■ Directions for this task ■
Given these entries, repeat exactly the lines starting with the one that has "[0:00.00-0:01.00]" and going on through the one that has "Transcript: Somebody please", both included, but none of the pictures.

■ Extracted data ■

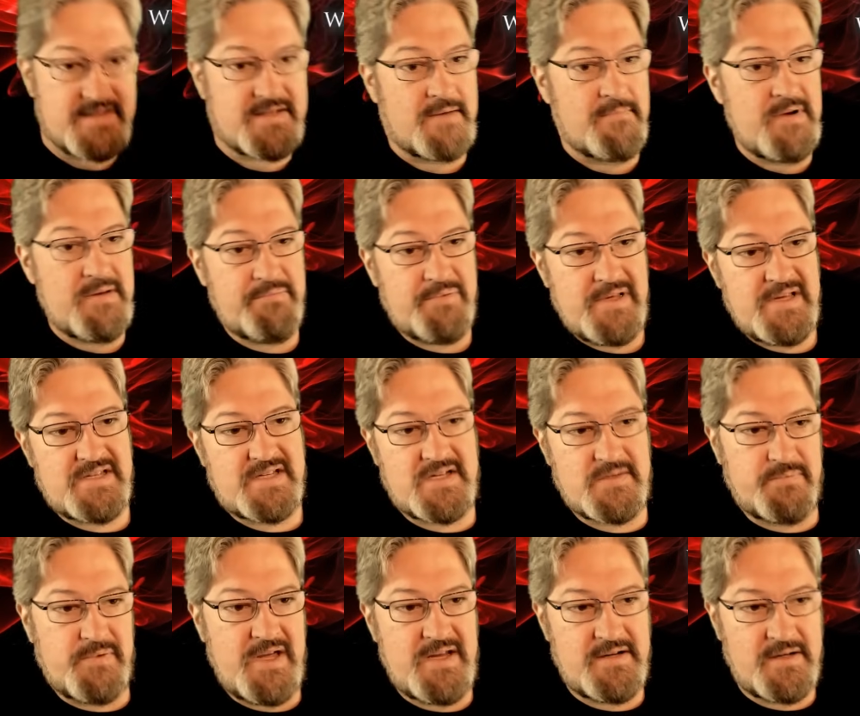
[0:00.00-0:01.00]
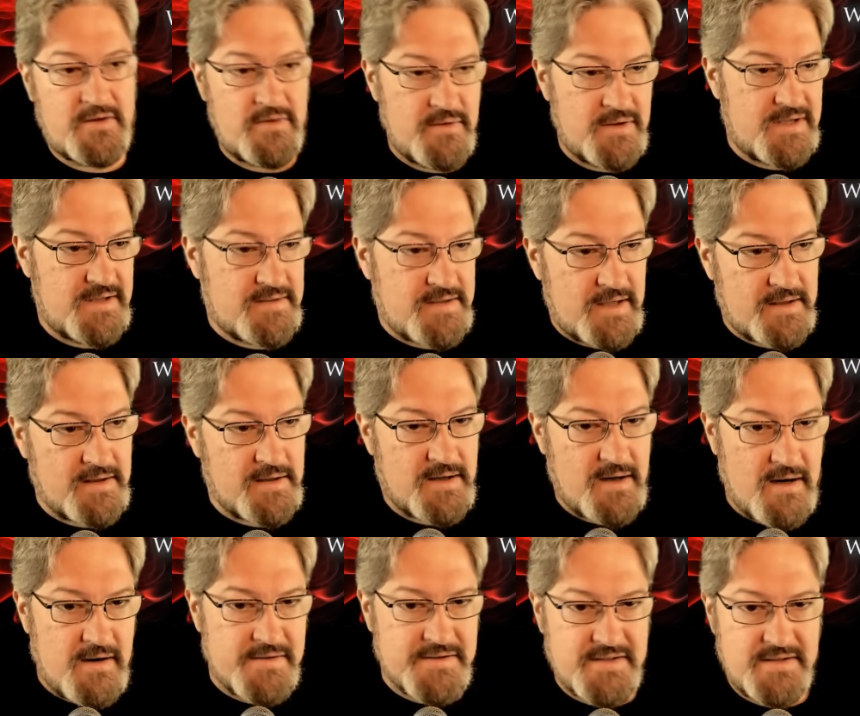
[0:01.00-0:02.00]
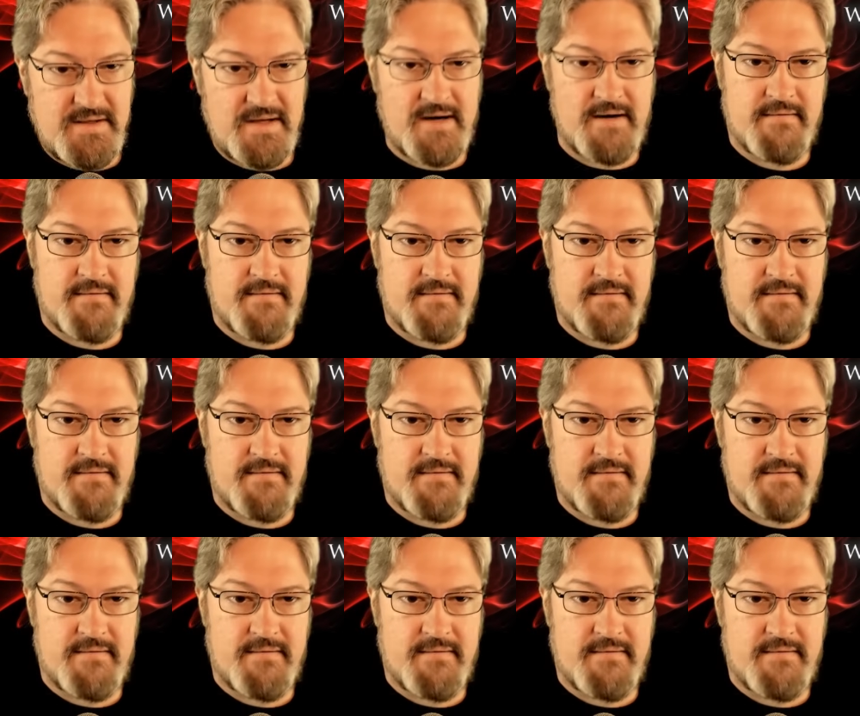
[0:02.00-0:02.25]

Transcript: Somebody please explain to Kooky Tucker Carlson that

---

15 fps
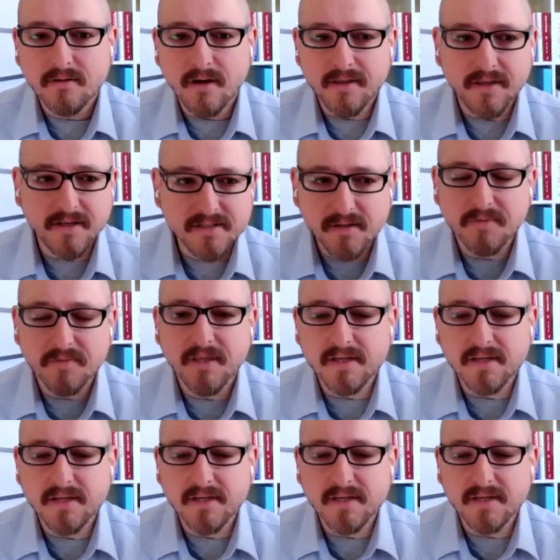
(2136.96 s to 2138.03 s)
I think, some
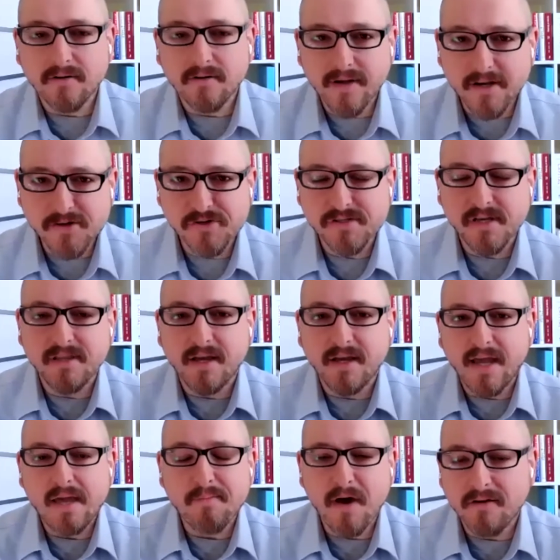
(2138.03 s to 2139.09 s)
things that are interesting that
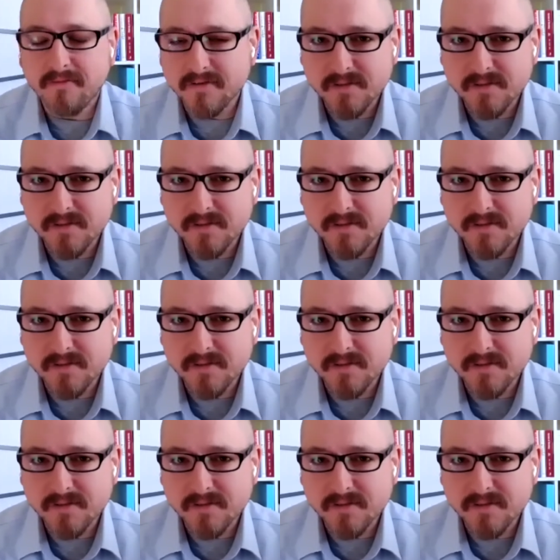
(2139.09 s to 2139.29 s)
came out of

■ Completed exercise ■
[0:00.00-0:01.00]
[0:01.00-0:02.00]
[0:02.00-0:02.25]

Transcript: Somebody please explain to Kooky Tucker Carlson that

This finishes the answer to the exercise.